• _Exercise_:
Please repeat every entry exactly as given, apart from dropping the images.
+++ The data +++
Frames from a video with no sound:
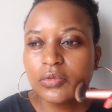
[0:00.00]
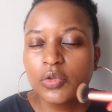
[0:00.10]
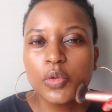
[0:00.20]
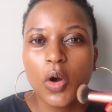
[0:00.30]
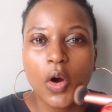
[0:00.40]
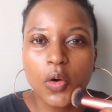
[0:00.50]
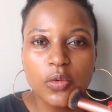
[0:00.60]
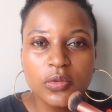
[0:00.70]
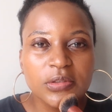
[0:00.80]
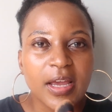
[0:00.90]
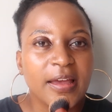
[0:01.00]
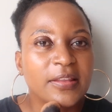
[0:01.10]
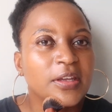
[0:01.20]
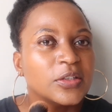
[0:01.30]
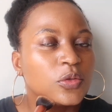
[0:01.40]
do hold
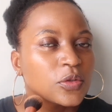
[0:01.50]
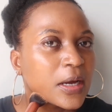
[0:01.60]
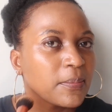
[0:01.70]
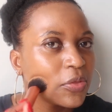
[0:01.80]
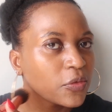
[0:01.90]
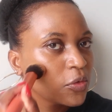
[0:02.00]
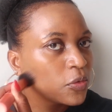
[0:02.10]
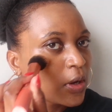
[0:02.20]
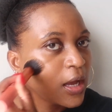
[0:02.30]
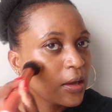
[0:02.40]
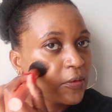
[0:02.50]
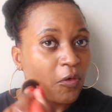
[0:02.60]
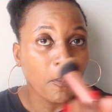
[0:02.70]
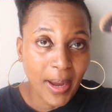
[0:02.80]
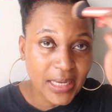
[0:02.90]
and they do come through
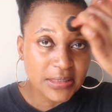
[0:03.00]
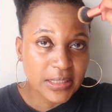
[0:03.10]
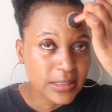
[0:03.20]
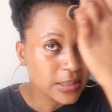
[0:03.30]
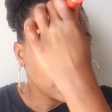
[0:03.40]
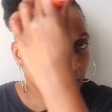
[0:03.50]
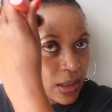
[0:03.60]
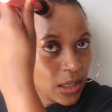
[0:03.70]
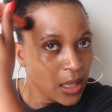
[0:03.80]
for my skin anyway.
+++
• _Result_:
Frames from a video with no sound:
[0:00.00]
[0:00.10]
[0:00.20]
[0:00.30]
[0:00.40]
[0:00.50]
[0:00.60]
[0:00.70]
[0:00.80]
[0:00.90]
[0:01.00]
[0:01.10]
[0:01.20]
[0:01.30]
[0:01.40]
do hold
[0:01.50]
[0:01.60]
[0:01.70]
[0:01.80]
[0:01.90]
[0:02.00]
[0:02.10]
[0:02.20]
[0:02.30]
[0:02.40]
[0:02.50]
[0:02.60]
[0:02.70]
[0:02.80]
[0:02.90]
and they do come through
[0:03.00]
[0:03.10]
[0:03.20]
[0:03.30]
[0:03.40]
[0:03.50]
[0:03.60]
[0:03.70]
[0:03.80]
for my skin anyway.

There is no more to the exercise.